:: What is being asked ::
Reproduce the complete set of records exactly. No picture is to appear in the copy.

---- Recorded data

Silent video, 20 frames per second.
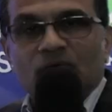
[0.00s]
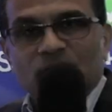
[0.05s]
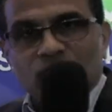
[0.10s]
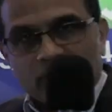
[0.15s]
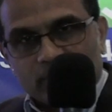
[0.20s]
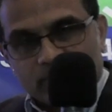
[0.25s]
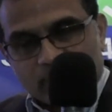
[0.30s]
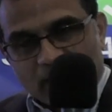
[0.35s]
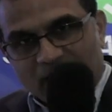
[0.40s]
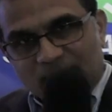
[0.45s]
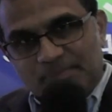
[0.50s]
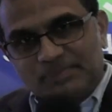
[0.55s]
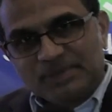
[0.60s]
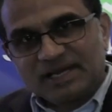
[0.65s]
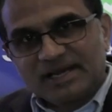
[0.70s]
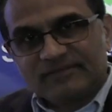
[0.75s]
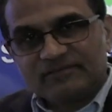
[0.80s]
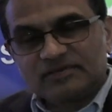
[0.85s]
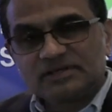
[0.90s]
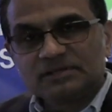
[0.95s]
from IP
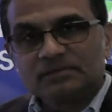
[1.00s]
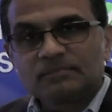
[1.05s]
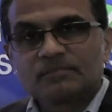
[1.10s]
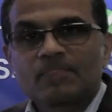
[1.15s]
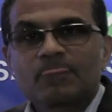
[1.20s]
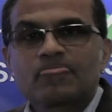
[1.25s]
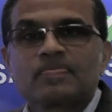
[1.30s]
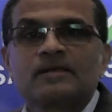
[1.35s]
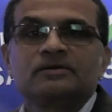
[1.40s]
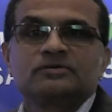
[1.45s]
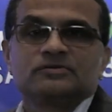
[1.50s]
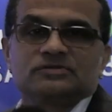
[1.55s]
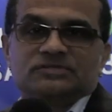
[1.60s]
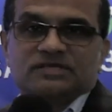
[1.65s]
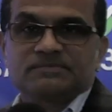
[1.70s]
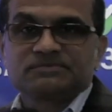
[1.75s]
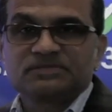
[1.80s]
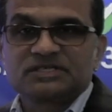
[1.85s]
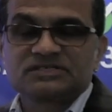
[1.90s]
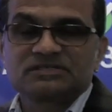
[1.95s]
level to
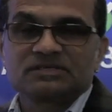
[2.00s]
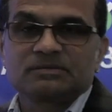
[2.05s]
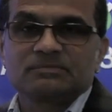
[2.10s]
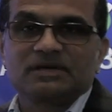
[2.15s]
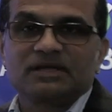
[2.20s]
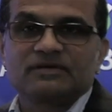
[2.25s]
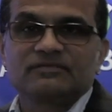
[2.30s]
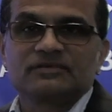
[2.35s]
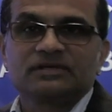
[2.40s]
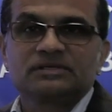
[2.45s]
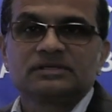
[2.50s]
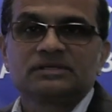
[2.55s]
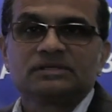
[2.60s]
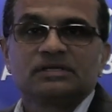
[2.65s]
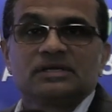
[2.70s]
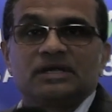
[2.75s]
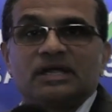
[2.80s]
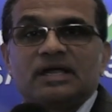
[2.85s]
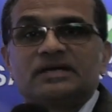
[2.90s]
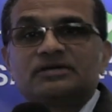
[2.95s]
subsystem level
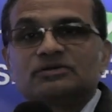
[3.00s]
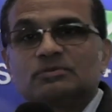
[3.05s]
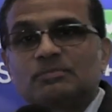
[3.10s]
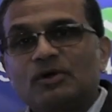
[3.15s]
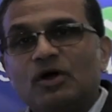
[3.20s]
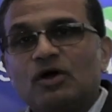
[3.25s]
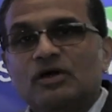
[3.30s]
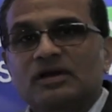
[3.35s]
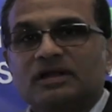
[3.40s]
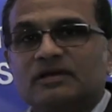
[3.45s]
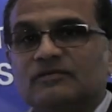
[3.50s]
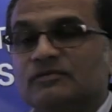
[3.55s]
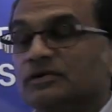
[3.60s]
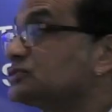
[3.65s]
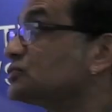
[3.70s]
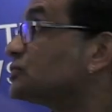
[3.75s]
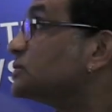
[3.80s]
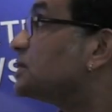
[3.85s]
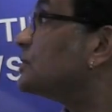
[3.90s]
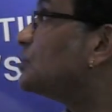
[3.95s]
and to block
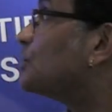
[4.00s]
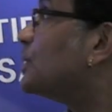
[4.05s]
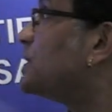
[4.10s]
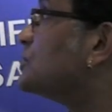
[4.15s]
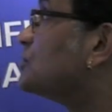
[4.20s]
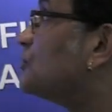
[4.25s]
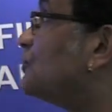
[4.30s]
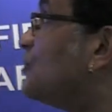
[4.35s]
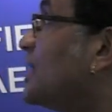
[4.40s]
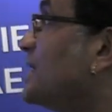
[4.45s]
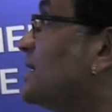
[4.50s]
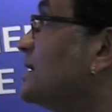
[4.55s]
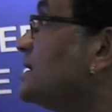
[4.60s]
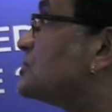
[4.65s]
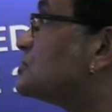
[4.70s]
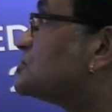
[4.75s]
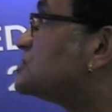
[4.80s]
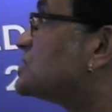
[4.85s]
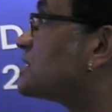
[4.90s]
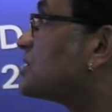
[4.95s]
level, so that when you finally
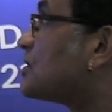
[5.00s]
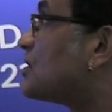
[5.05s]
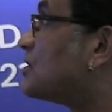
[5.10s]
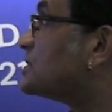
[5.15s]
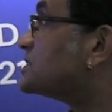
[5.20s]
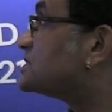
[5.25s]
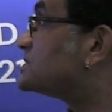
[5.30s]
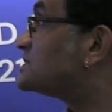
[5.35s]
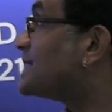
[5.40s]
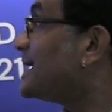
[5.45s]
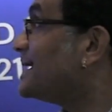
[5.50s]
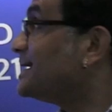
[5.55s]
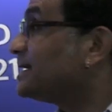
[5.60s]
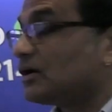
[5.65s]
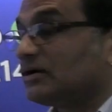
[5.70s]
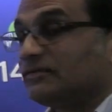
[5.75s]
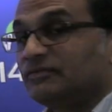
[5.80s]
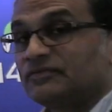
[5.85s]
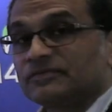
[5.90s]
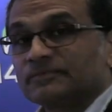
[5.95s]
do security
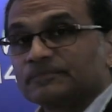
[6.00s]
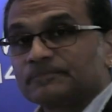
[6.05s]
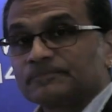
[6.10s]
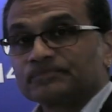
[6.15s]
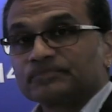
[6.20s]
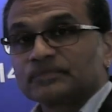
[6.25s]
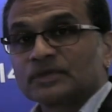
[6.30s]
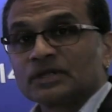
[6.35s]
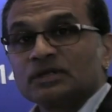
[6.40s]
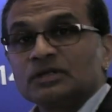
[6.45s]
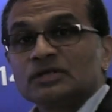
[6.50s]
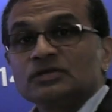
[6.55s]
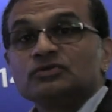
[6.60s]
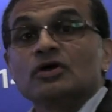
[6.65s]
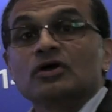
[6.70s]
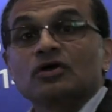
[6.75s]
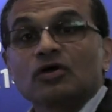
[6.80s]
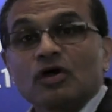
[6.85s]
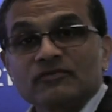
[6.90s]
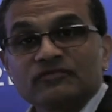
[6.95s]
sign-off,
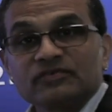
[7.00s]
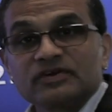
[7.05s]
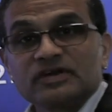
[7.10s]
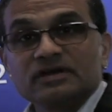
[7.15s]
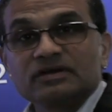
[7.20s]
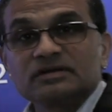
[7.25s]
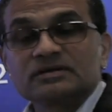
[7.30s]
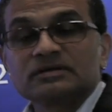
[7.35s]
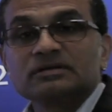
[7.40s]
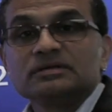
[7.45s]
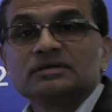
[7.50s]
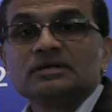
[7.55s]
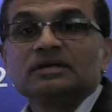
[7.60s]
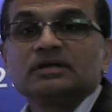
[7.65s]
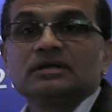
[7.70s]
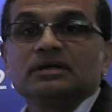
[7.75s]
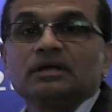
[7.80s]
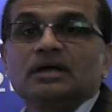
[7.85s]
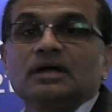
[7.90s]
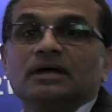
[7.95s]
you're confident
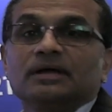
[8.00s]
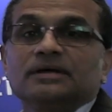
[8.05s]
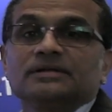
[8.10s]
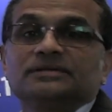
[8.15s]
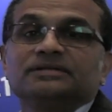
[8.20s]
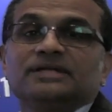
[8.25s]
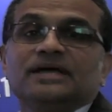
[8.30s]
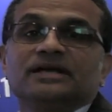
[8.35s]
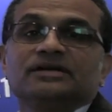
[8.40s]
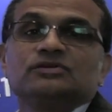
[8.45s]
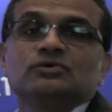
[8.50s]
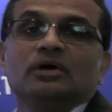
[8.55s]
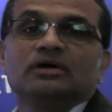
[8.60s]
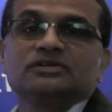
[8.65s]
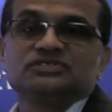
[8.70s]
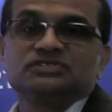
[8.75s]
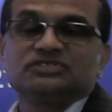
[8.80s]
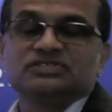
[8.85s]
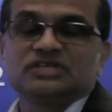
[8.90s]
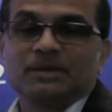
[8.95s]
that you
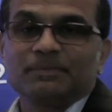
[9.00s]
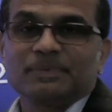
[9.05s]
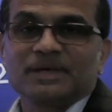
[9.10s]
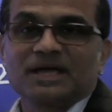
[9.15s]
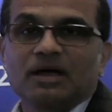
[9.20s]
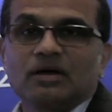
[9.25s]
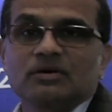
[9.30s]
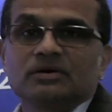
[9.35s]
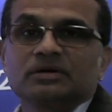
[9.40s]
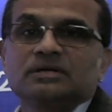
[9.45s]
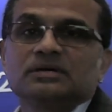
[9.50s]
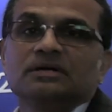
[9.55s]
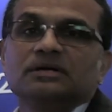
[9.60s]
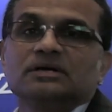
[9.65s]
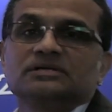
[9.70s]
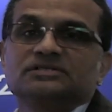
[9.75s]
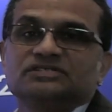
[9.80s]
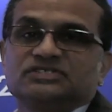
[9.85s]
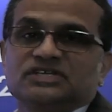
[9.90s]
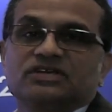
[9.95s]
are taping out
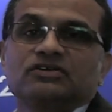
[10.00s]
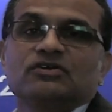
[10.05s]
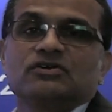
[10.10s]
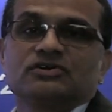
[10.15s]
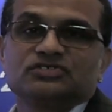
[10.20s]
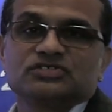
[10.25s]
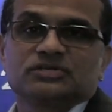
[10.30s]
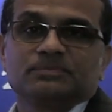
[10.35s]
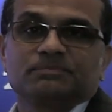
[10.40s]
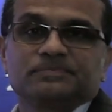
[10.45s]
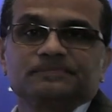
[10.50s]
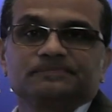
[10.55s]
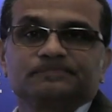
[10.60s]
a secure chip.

--------

:: Output below ::
Silent video, 20 frames per second.
[0.00s]
[0.05s]
[0.10s]
[0.15s]
[0.20s]
[0.25s]
[0.30s]
[0.35s]
[0.40s]
[0.45s]
[0.50s]
[0.55s]
[0.60s]
[0.65s]
[0.70s]
[0.75s]
[0.80s]
[0.85s]
[0.90s]
[0.95s]
from IP
[1.00s]
[1.05s]
[1.10s]
[1.15s]
[1.20s]
[1.25s]
[1.30s]
[1.35s]
[1.40s]
[1.45s]
[1.50s]
[1.55s]
[1.60s]
[1.65s]
[1.70s]
[1.75s]
[1.80s]
[1.85s]
[1.90s]
[1.95s]
level to
[2.00s]
[2.05s]
[2.10s]
[2.15s]
[2.20s]
[2.25s]
[2.30s]
[2.35s]
[2.40s]
[2.45s]
[2.50s]
[2.55s]
[2.60s]
[2.65s]
[2.70s]
[2.75s]
[2.80s]
[2.85s]
[2.90s]
[2.95s]
subsystem level
[3.00s]
[3.05s]
[3.10s]
[3.15s]
[3.20s]
[3.25s]
[3.30s]
[3.35s]
[3.40s]
[3.45s]
[3.50s]
[3.55s]
[3.60s]
[3.65s]
[3.70s]
[3.75s]
[3.80s]
[3.85s]
[3.90s]
[3.95s]
and to block
[4.00s]
[4.05s]
[4.10s]
[4.15s]
[4.20s]
[4.25s]
[4.30s]
[4.35s]
[4.40s]
[4.45s]
[4.50s]
[4.55s]
[4.60s]
[4.65s]
[4.70s]
[4.75s]
[4.80s]
[4.85s]
[4.90s]
[4.95s]
level, so that when you finally
[5.00s]
[5.05s]
[5.10s]
[5.15s]
[5.20s]
[5.25s]
[5.30s]
[5.35s]
[5.40s]
[5.45s]
[5.50s]
[5.55s]
[5.60s]
[5.65s]
[5.70s]
[5.75s]
[5.80s]
[5.85s]
[5.90s]
[5.95s]
do security
[6.00s]
[6.05s]
[6.10s]
[6.15s]
[6.20s]
[6.25s]
[6.30s]
[6.35s]
[6.40s]
[6.45s]
[6.50s]
[6.55s]
[6.60s]
[6.65s]
[6.70s]
[6.75s]
[6.80s]
[6.85s]
[6.90s]
[6.95s]
sign-off,
[7.00s]
[7.05s]
[7.10s]
[7.15s]
[7.20s]
[7.25s]
[7.30s]
[7.35s]
[7.40s]
[7.45s]
[7.50s]
[7.55s]
[7.60s]
[7.65s]
[7.70s]
[7.75s]
[7.80s]
[7.85s]
[7.90s]
[7.95s]
you're confident
[8.00s]
[8.05s]
[8.10s]
[8.15s]
[8.20s]
[8.25s]
[8.30s]
[8.35s]
[8.40s]
[8.45s]
[8.50s]
[8.55s]
[8.60s]
[8.65s]
[8.70s]
[8.75s]
[8.80s]
[8.85s]
[8.90s]
[8.95s]
that you
[9.00s]
[9.05s]
[9.10s]
[9.15s]
[9.20s]
[9.25s]
[9.30s]
[9.35s]
[9.40s]
[9.45s]
[9.50s]
[9.55s]
[9.60s]
[9.65s]
[9.70s]
[9.75s]
[9.80s]
[9.85s]
[9.90s]
[9.95s]
are taping out
[10.00s]
[10.05s]
[10.10s]
[10.15s]
[10.20s]
[10.25s]
[10.30s]
[10.35s]
[10.40s]
[10.45s]
[10.50s]
[10.55s]
[10.60s]
a secure chip.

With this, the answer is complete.